Yates breaks the topic down into ten discussions, each describing a theoretical approach current in the "resource curse" literature, illustrated by an applied country case study. Chapters on foreign states and trade relations, multinational corporations and nationalization, international organizations and governance, rentier states and kleptocracy, praetorian regimes and terror are illustrated by case studies of Gabon, Angola, Chad, Equatorial Guinea and Congo-Brazzaville. Chapters on journalists and intellectuals, political parties and elections, armed struggles for independence, popular resistance and people power are illustrated by case studies of Cameroon, Sao Tome and Principe, Sudan, and Nigeria.
Professor Michael Watts of UC Berkeley said: “Yates brilliantly scales the walls of the oil fortress in Africa and shines a light into the complex politics - local, national and global - of the oil and gas industry and offers some insight into possible routes out of the swamp of failed oil development."
The Scramble for African Oil is also described by Professor Michael Klare of Hampshire College in Massachusetts, author of Resource Wars, as "Essential reading for anyone seeking an understanding of the 'resource curse', the global exploitation of Africa's resources and the troubled state of African politics. Drawing on a detailed knowledge of the region, Douglas Yates does a remarkable job of exposing the predatory forces responsible for the continuing impoverishment of Africa's oil states - while also celebrating those heroic figures who have resisted the onslaught."

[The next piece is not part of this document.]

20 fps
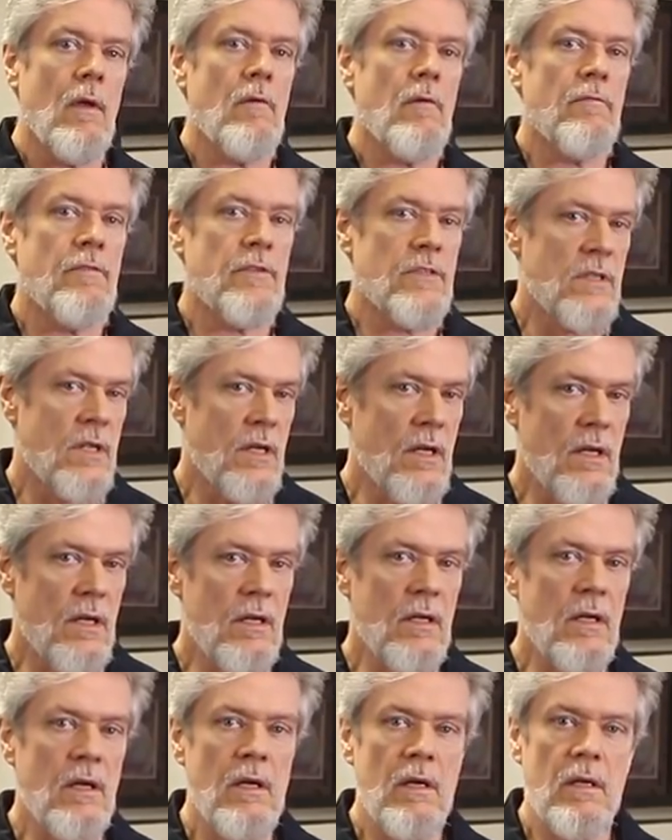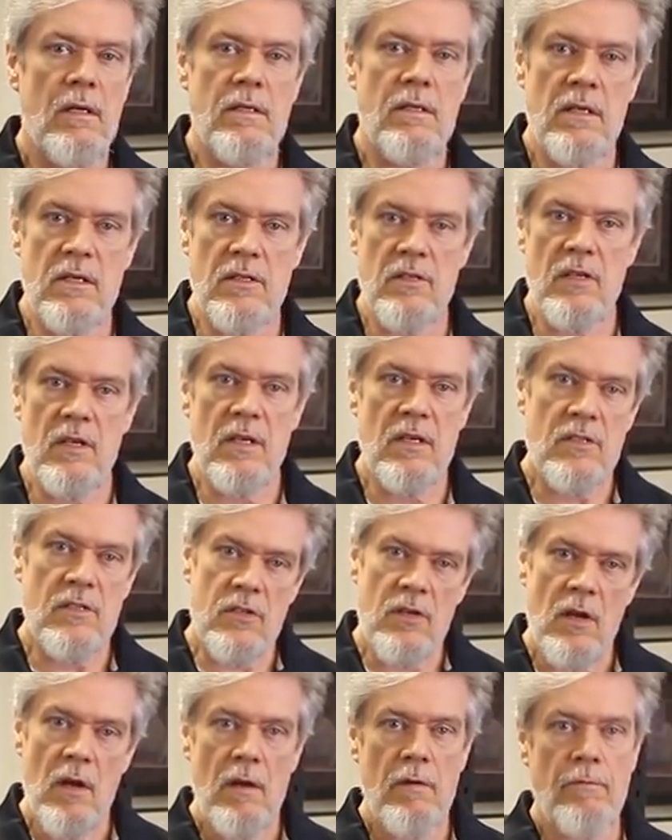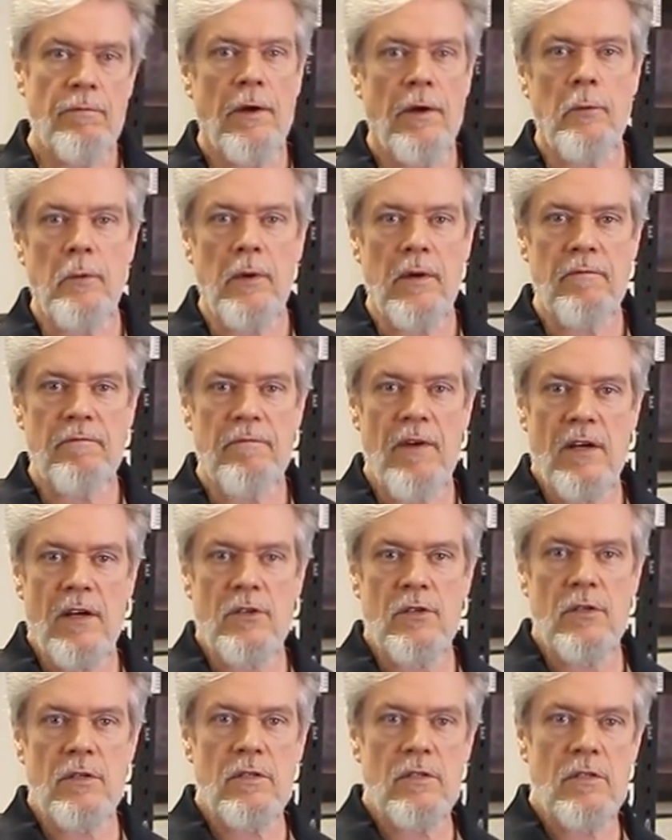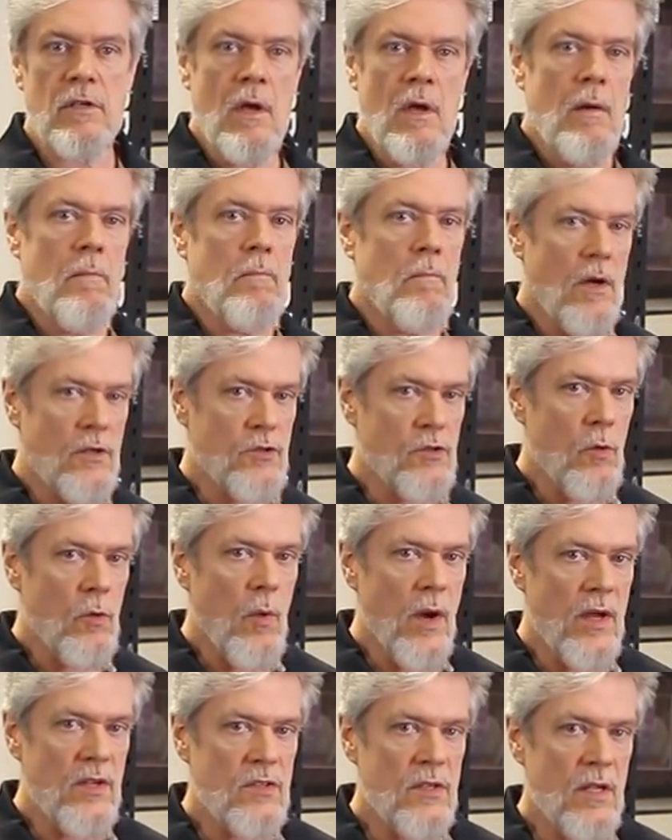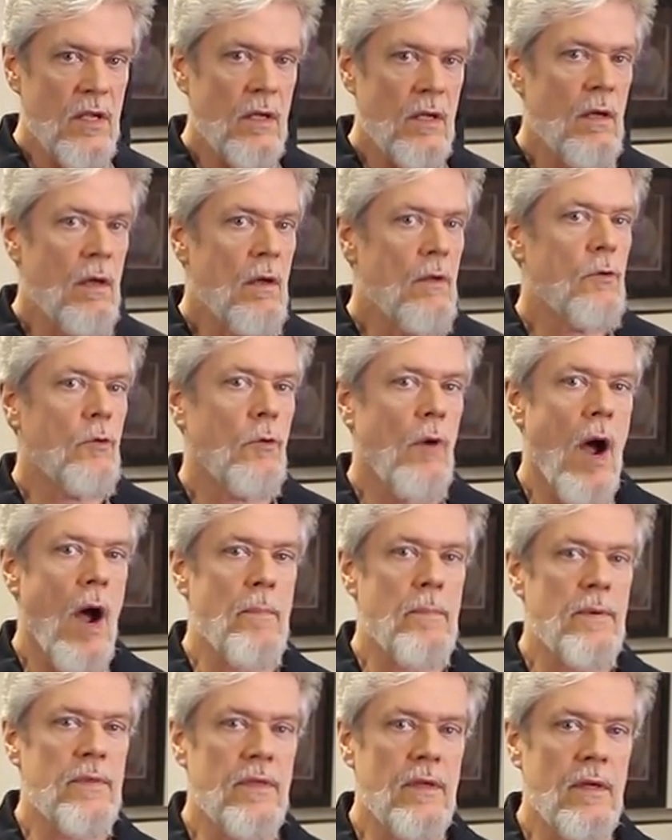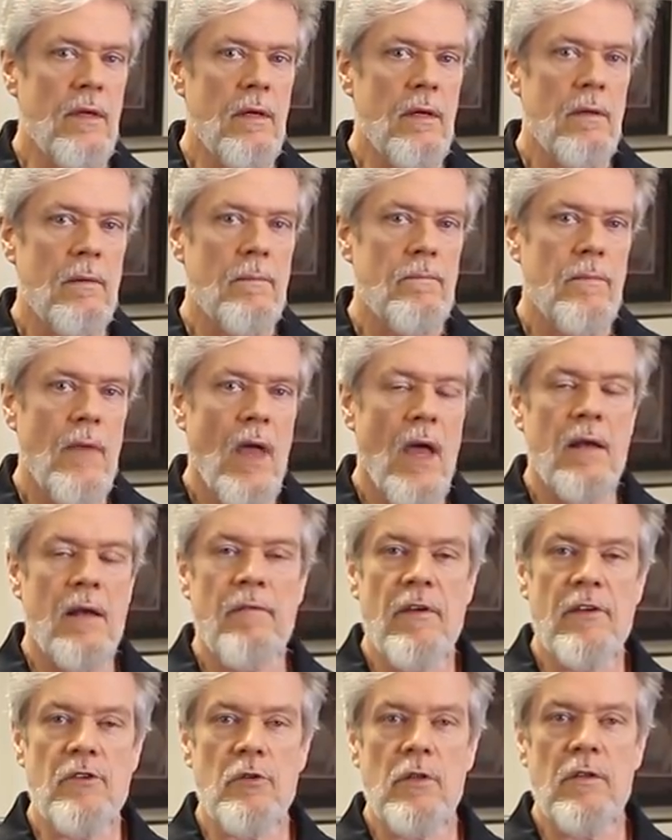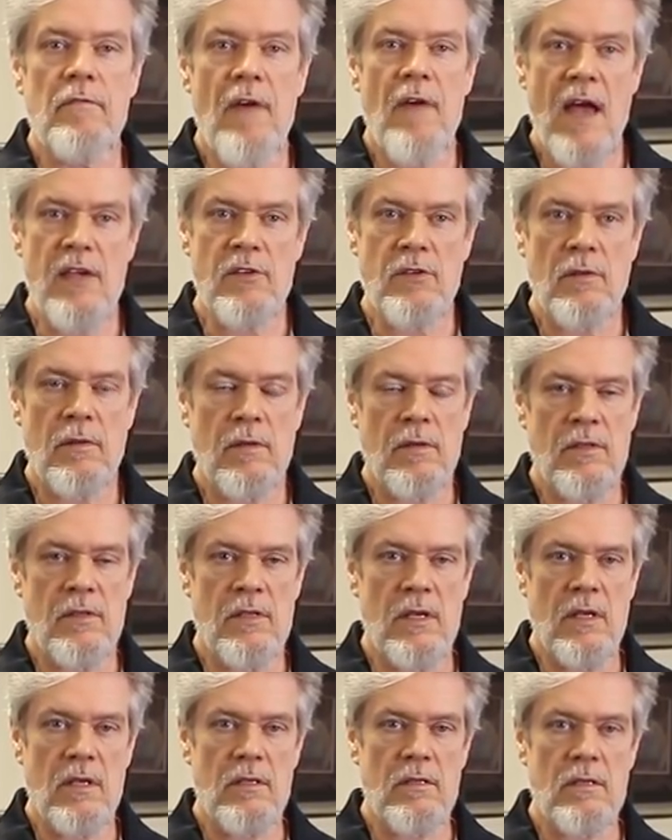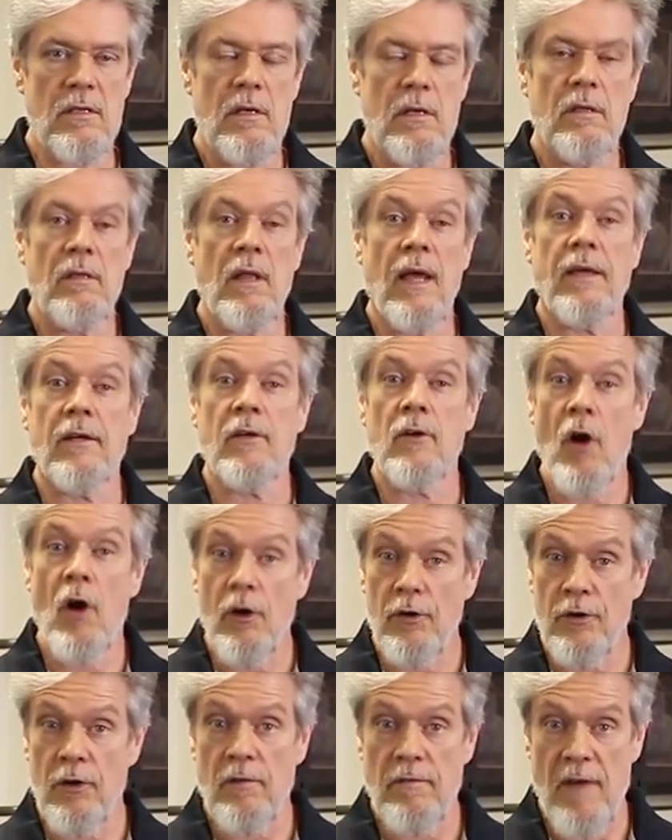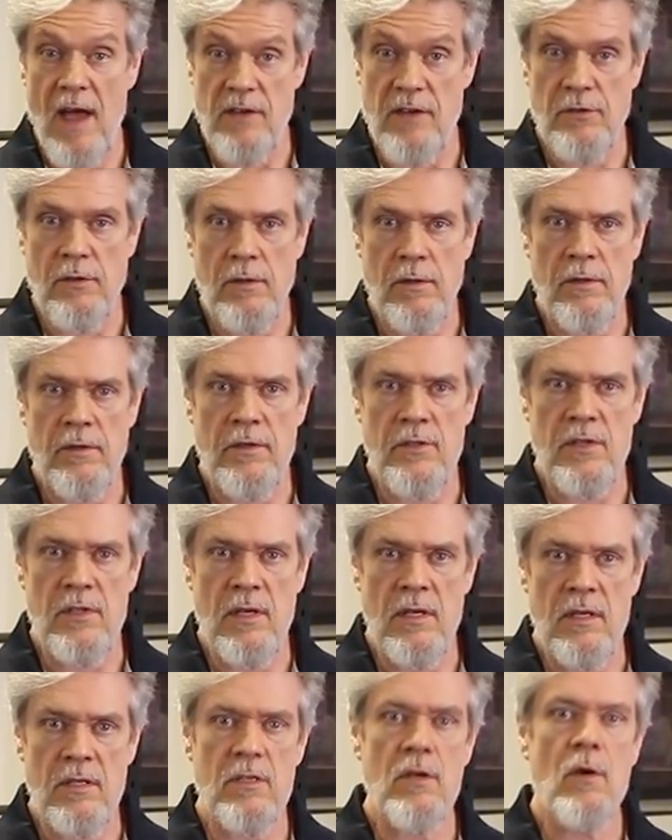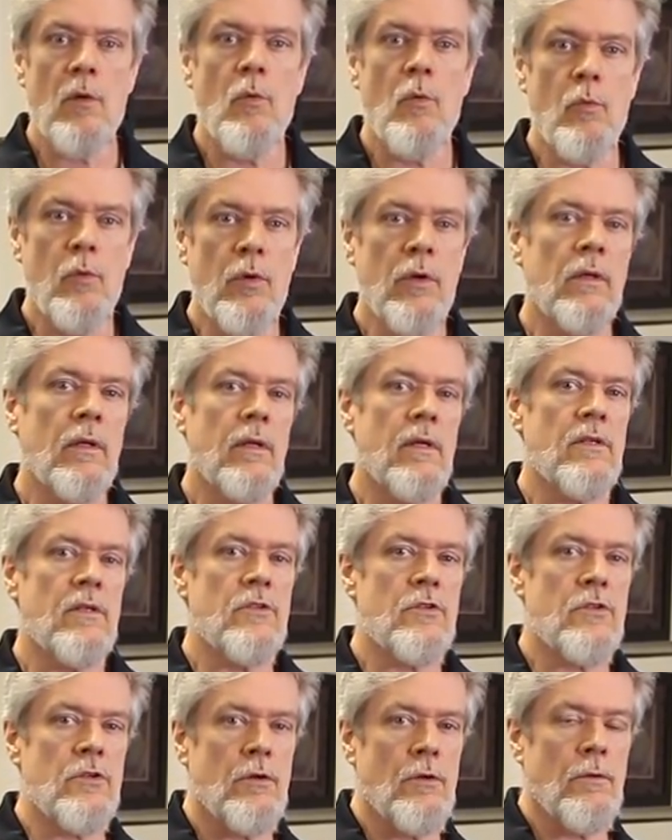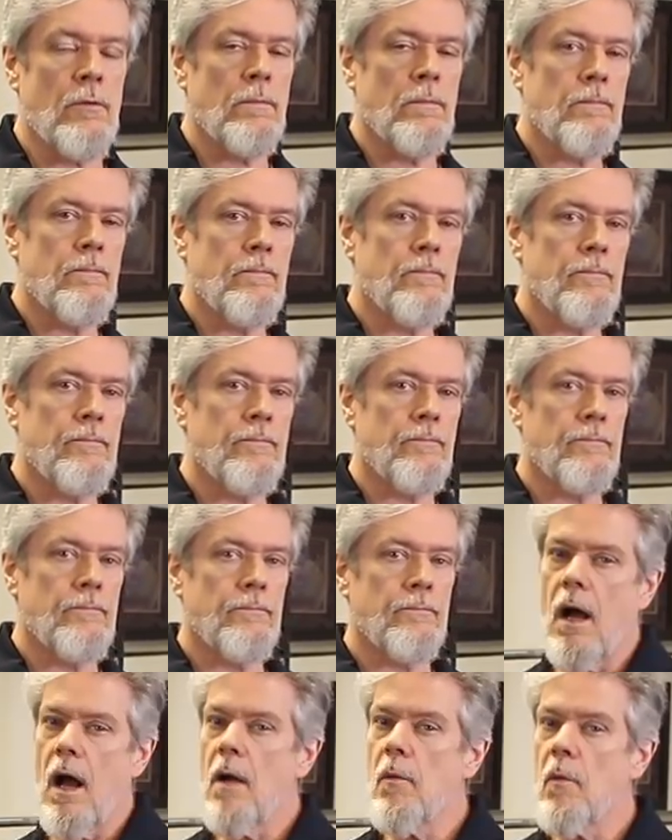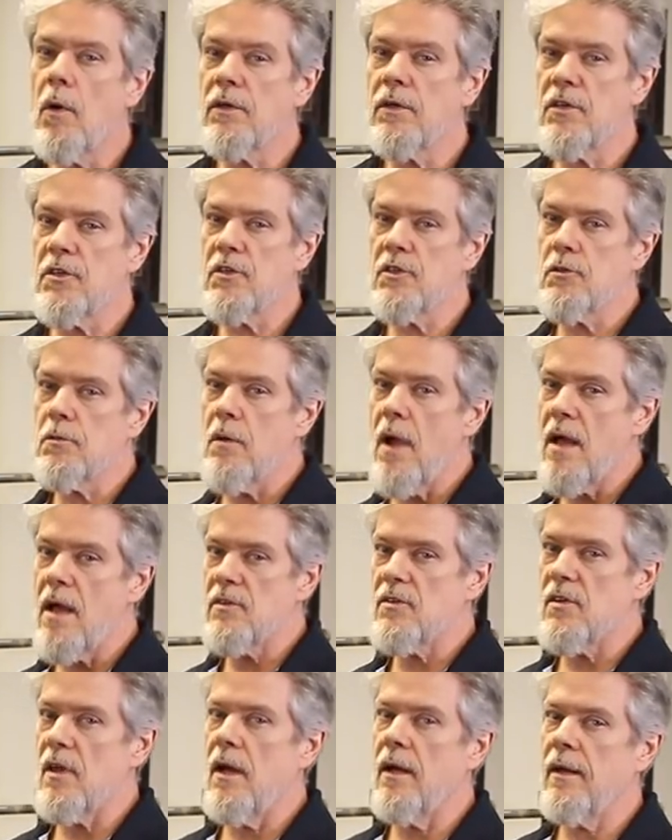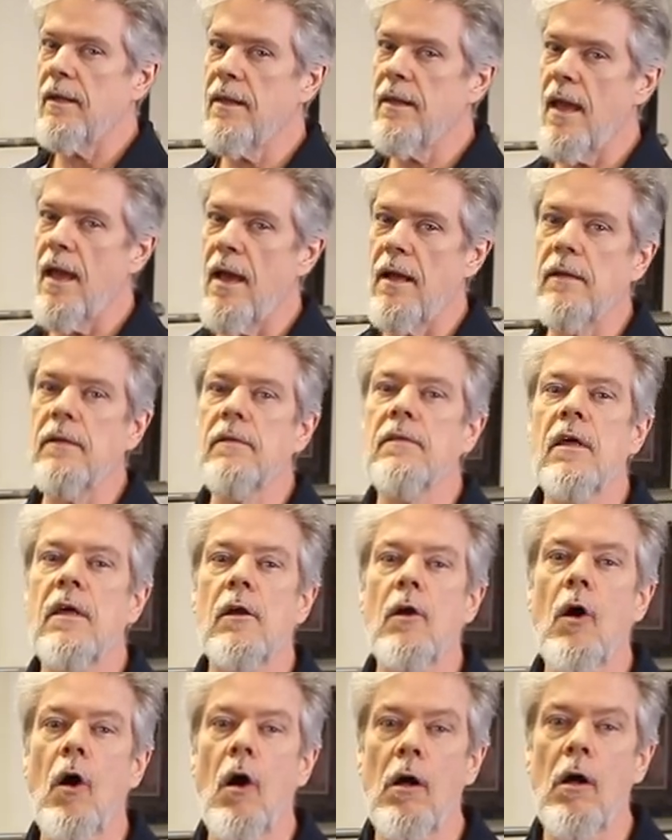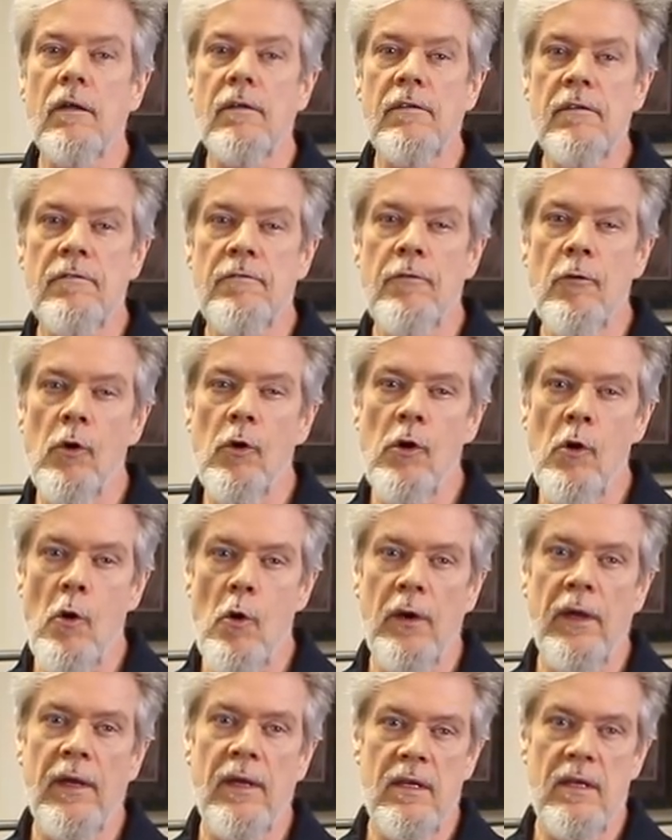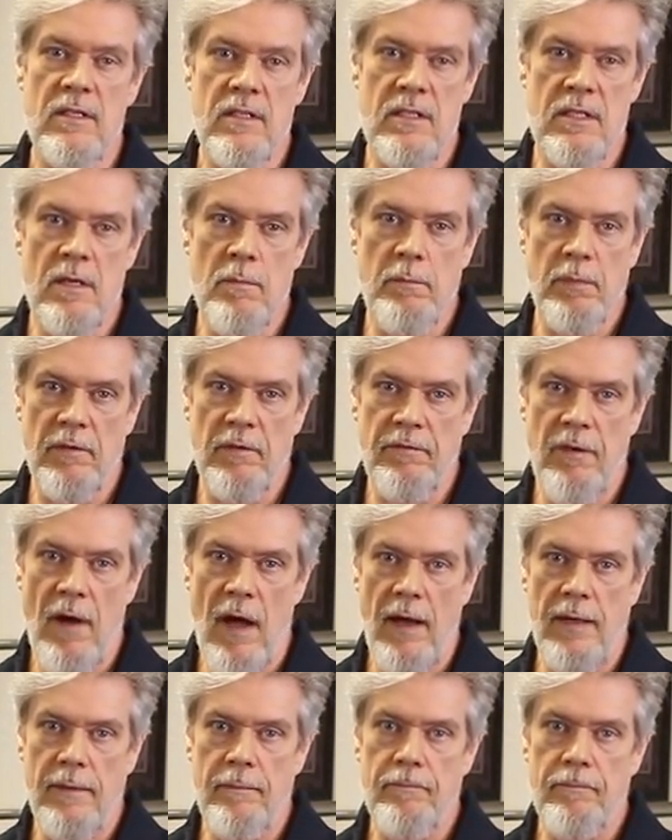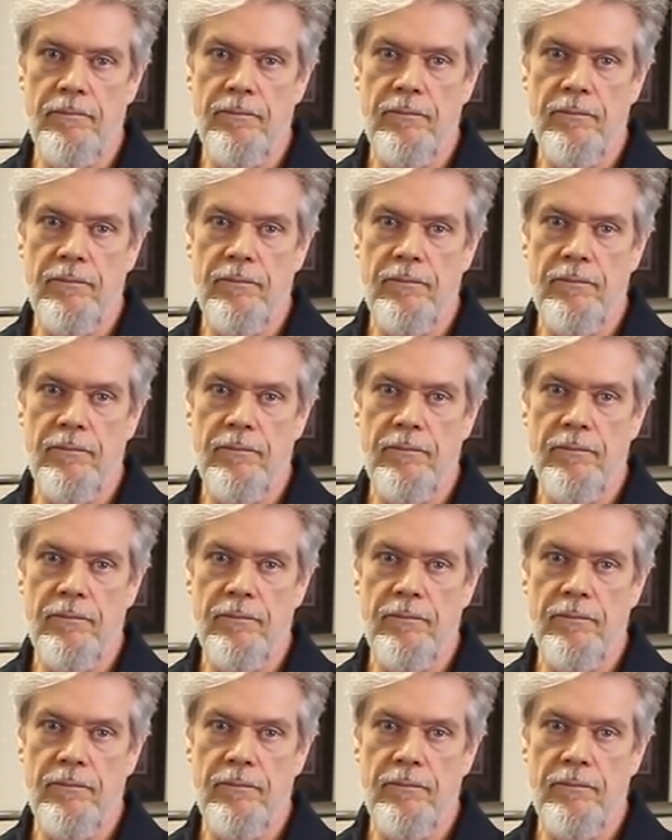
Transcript: Fatigue, dizziness, frequent infections, muscle wasting, neuropathy, and eventually vascular disease, like cardiovascular disease, will ensue. I want to stress again that all of the foregoing is simplified.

For the past twenty years, Professor Yates has been researching, writing, publishing and doing activism on the politics of the international oil industry, and more specifically on the question of oil dependency on the African continent. He has been a consultant for governmental and non-governmental organizations including the U.S. Department of State, the U.S. Department of Defense, the Catholic Relief Services, the International Political Science Association, the South African Institute of International Affairs, the German Friedrich Ebert Stiftung, the South African Governance of African Resources Project, and the British Chatham House, among others.